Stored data
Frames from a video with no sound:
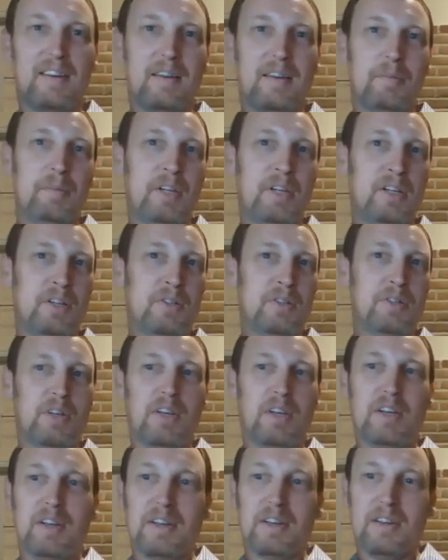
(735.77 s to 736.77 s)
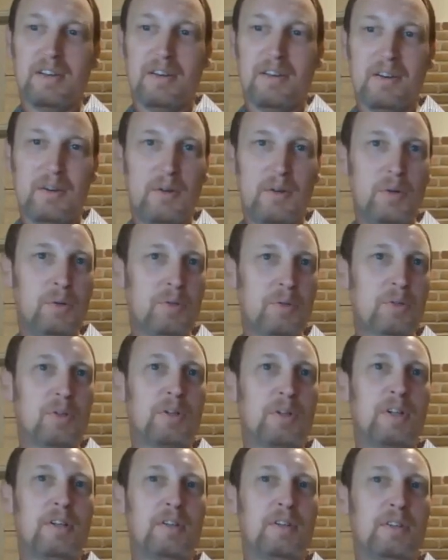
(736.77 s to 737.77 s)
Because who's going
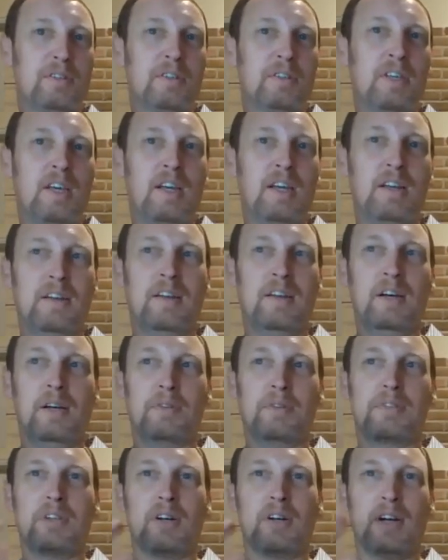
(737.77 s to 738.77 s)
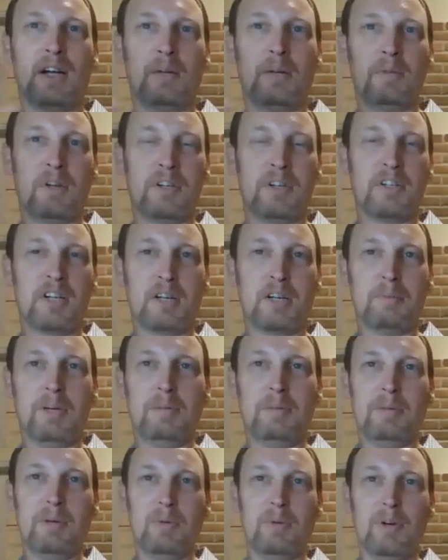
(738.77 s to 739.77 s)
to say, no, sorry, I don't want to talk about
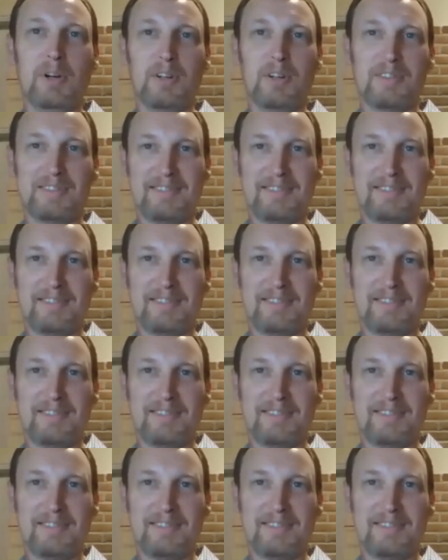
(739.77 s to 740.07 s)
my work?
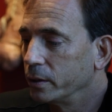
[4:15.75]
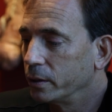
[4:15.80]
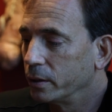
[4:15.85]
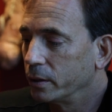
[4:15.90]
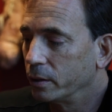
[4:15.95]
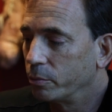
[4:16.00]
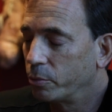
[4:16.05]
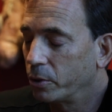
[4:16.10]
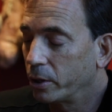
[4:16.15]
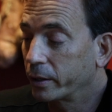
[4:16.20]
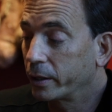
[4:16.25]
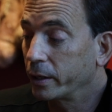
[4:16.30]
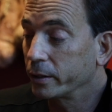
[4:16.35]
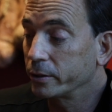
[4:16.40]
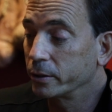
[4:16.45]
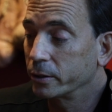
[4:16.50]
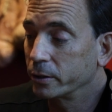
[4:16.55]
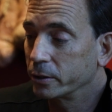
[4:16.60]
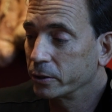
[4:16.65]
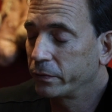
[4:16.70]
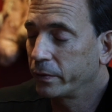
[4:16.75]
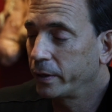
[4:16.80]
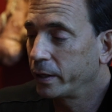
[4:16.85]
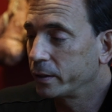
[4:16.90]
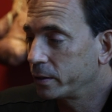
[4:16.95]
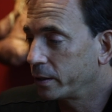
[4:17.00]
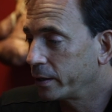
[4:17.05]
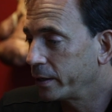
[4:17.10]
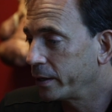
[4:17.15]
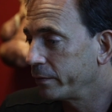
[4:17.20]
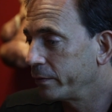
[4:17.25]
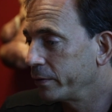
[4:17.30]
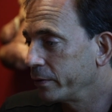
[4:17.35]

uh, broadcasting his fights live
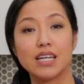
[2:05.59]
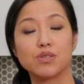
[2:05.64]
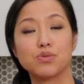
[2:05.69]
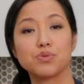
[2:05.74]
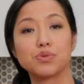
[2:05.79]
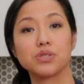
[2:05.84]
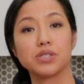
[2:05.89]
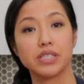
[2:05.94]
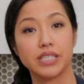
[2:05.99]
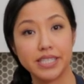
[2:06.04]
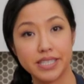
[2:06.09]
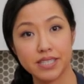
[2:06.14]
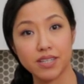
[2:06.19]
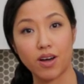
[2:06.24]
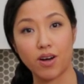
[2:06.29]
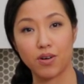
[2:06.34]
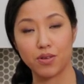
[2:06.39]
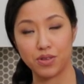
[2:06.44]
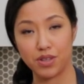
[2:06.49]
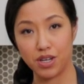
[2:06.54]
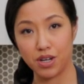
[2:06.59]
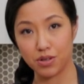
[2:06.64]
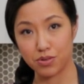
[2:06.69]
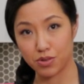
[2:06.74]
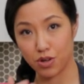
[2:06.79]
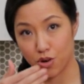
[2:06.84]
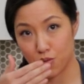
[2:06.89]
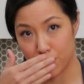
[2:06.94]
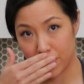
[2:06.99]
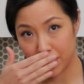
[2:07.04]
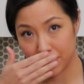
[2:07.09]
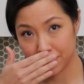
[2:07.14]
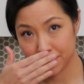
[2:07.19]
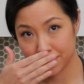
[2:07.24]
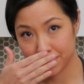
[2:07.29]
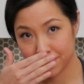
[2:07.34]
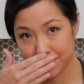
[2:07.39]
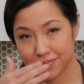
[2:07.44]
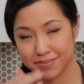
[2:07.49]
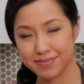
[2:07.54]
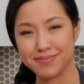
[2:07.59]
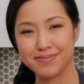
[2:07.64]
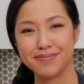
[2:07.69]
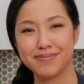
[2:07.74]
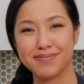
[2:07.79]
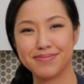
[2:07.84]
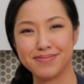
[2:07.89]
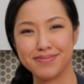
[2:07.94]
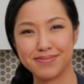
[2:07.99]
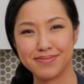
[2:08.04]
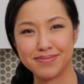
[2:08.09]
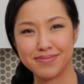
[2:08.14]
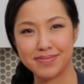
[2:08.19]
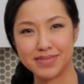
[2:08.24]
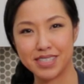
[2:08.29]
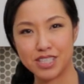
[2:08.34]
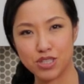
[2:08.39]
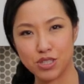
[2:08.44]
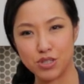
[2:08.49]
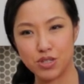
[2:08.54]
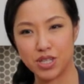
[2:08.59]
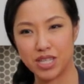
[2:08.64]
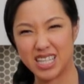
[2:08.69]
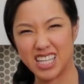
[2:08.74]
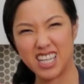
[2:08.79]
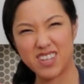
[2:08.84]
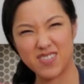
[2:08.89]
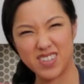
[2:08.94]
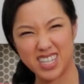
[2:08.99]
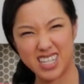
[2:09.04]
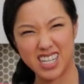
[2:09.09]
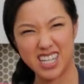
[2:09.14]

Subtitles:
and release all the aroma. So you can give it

**YOUR ASSIGNMENT:**
Pictures excluded, set down all the entries exactly.

**WRITTEN SOLUTION:**
Frames from a video with no sound:
(735.77 s to 736.77 s)
(736.77 s to 737.77 s)
Because who's going
(737.77 s to 738.77 s)
(738.77 s to 739.77 s)
to say, no, sorry, I don't want to talk about
(739.77 s to 740.07 s)
my work?
[4:15.75]
[4:15.80]
[4:15.85]
[4:15.90]
[4:15.95]
[4:16.00]
[4:16.05]
[4:16.10]
[4:16.15]
[4:16.20]
[4:16.25]
[4:16.30]
[4:16.35]
[4:16.40]
[4:16.45]
[4:16.50]
[4:16.55]
[4:16.60]
[4:16.65]
[4:16.70]
[4:16.75]
[4:16.80]
[4:16.85]
[4:16.90]
[4:16.95]
[4:17.00]
[4:17.05]
[4:17.10]
[4:17.15]
[4:17.20]
[4:17.25]
[4:17.30]
[4:17.35]

uh, broadcasting his fights live
[2:05.59]
[2:05.64]
[2:05.69]
[2:05.74]
[2:05.79]
[2:05.84]
[2:05.89]
[2:05.94]
[2:05.99]
[2:06.04]
[2:06.09]
[2:06.14]
[2:06.19]
[2:06.24]
[2:06.29]
[2:06.34]
[2:06.39]
[2:06.44]
[2:06.49]
[2:06.54]
[2:06.59]
[2:06.64]
[2:06.69]
[2:06.74]
[2:06.79]
[2:06.84]
[2:06.89]
[2:06.94]
[2:06.99]
[2:07.04]
[2:07.09]
[2:07.14]
[2:07.19]
[2:07.24]
[2:07.29]
[2:07.34]
[2:07.39]
[2:07.44]
[2:07.49]
[2:07.54]
[2:07.59]
[2:07.64]
[2:07.69]
[2:07.74]
[2:07.79]
[2:07.84]
[2:07.89]
[2:07.94]
[2:07.99]
[2:08.04]
[2:08.09]
[2:08.14]
[2:08.19]
[2:08.24]
[2:08.29]
[2:08.34]
[2:08.39]
[2:08.44]
[2:08.49]
[2:08.54]
[2:08.59]
[2:08.64]
[2:08.69]
[2:08.74]
[2:08.79]
[2:08.84]
[2:08.89]
[2:08.94]
[2:08.99]
[2:09.04]
[2:09.09]
[2:09.14]

Subtitles:
and release all the aroma. So you can give it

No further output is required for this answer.